## Extracted information:

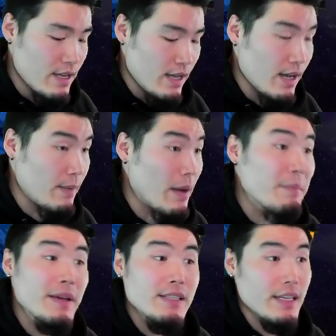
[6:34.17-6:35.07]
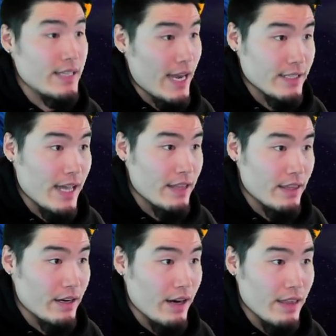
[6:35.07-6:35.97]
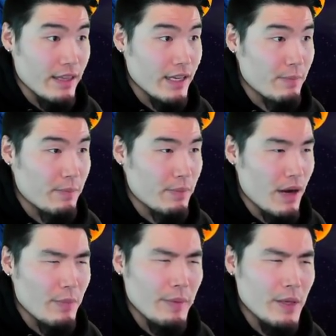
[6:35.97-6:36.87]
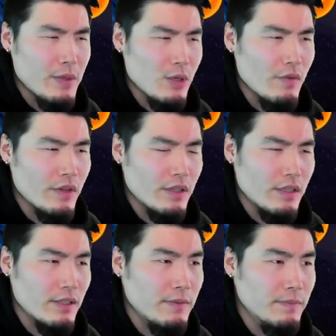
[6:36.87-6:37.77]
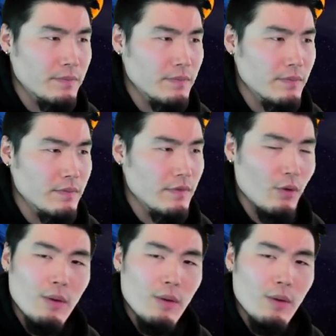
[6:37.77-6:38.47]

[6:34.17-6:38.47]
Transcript: Um, I missed the attack stat there. I think it probably was over 4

## Activity:
The records above must be returned exactly, with each picture omitted.

## Problem solution:
[6:34.17-6:35.07]
[6:35.07-6:35.97]
[6:35.97-6:36.87]
[6:36.87-6:37.77]
[6:37.77-6:38.47]

[6:34.17-6:38.47]
Transcript: Um, I missed the attack stat there. I think it probably was over 4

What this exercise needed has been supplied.